[Collected data]
_ _ _

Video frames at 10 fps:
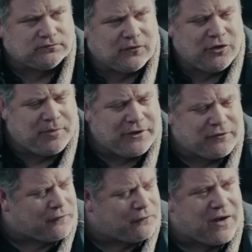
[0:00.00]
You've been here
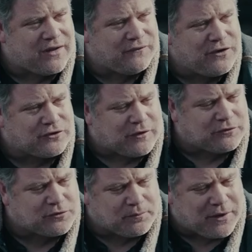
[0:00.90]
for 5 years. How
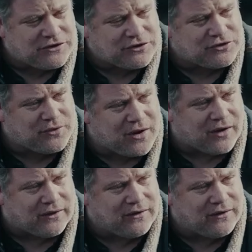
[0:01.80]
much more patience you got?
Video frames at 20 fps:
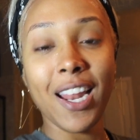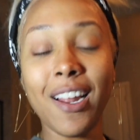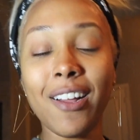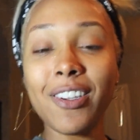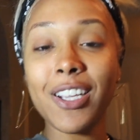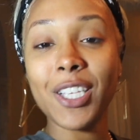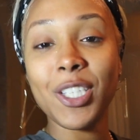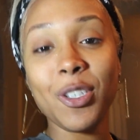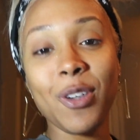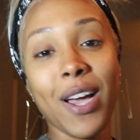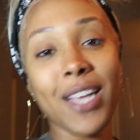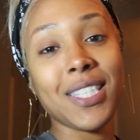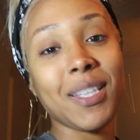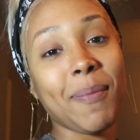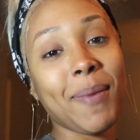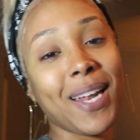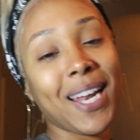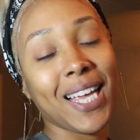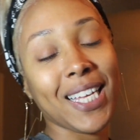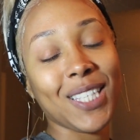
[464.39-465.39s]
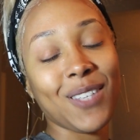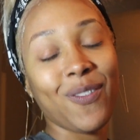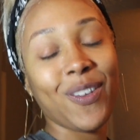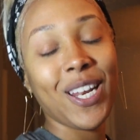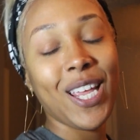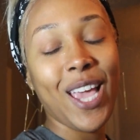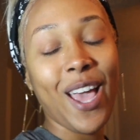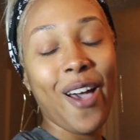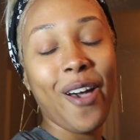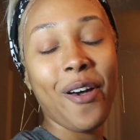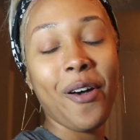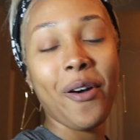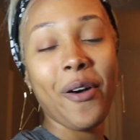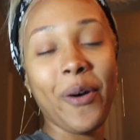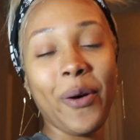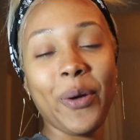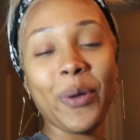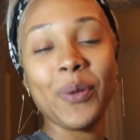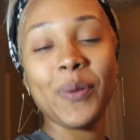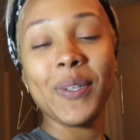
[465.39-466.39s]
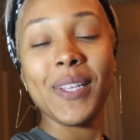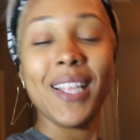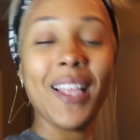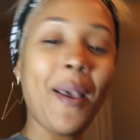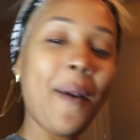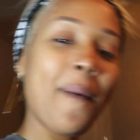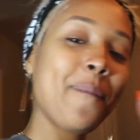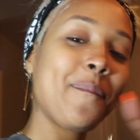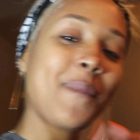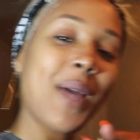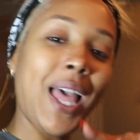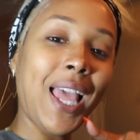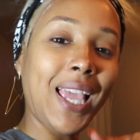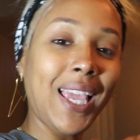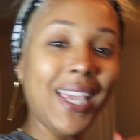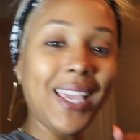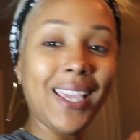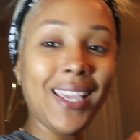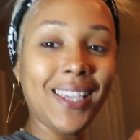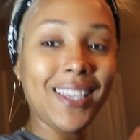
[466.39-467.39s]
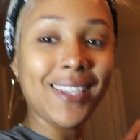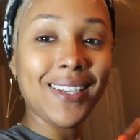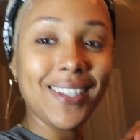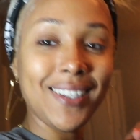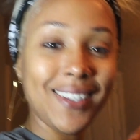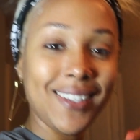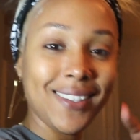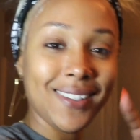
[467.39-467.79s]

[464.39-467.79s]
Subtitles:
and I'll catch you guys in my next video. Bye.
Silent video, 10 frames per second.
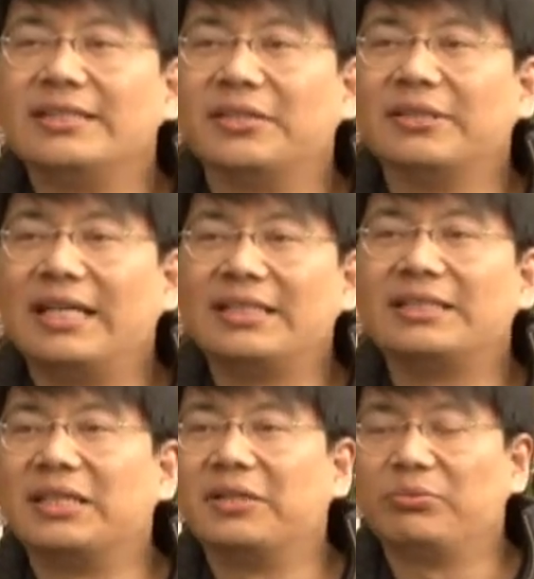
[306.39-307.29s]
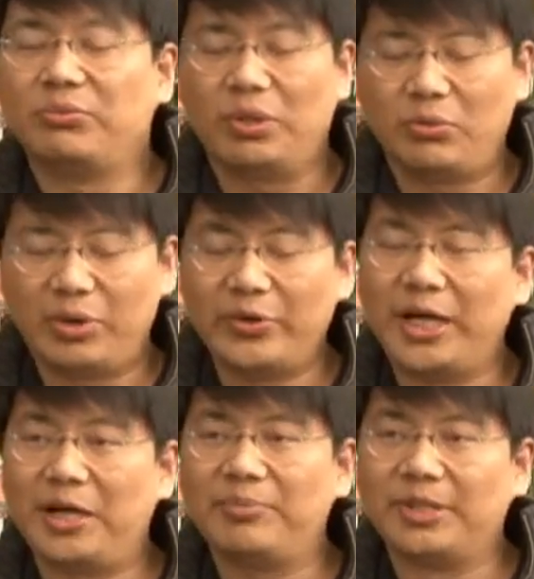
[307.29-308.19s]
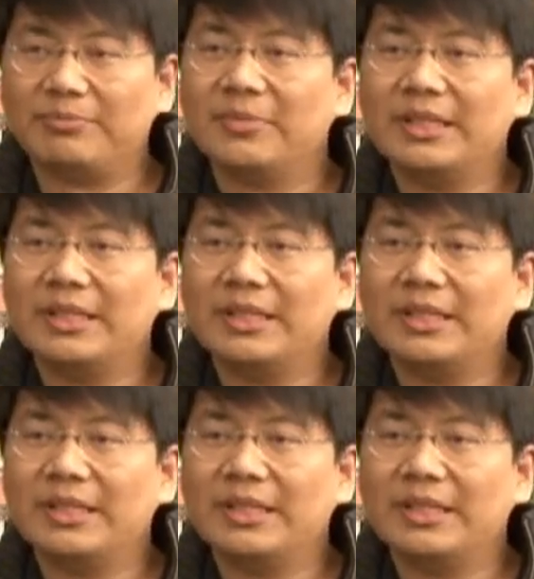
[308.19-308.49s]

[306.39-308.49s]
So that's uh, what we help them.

_ _ _

Task to complete → Print all the lines above exactly as they are, but without the pictures.

Result of the task →
Video frames at 10 fps:
[0:00.00]
You've been here
[0:00.90]
for 5 years. How
[0:01.80]
much more patience you got?
Video frames at 20 fps:
[464.39-465.39s]
[465.39-466.39s]
[466.39-467.39s]
[467.39-467.79s]

[464.39-467.79s]
Subtitles:
and I'll catch you guys in my next video. Bye.
Silent video, 10 frames per second.
[306.39-307.29s]
[307.29-308.19s]
[308.19-308.49s]

[306.39-308.49s]
So that's uh, what we help them.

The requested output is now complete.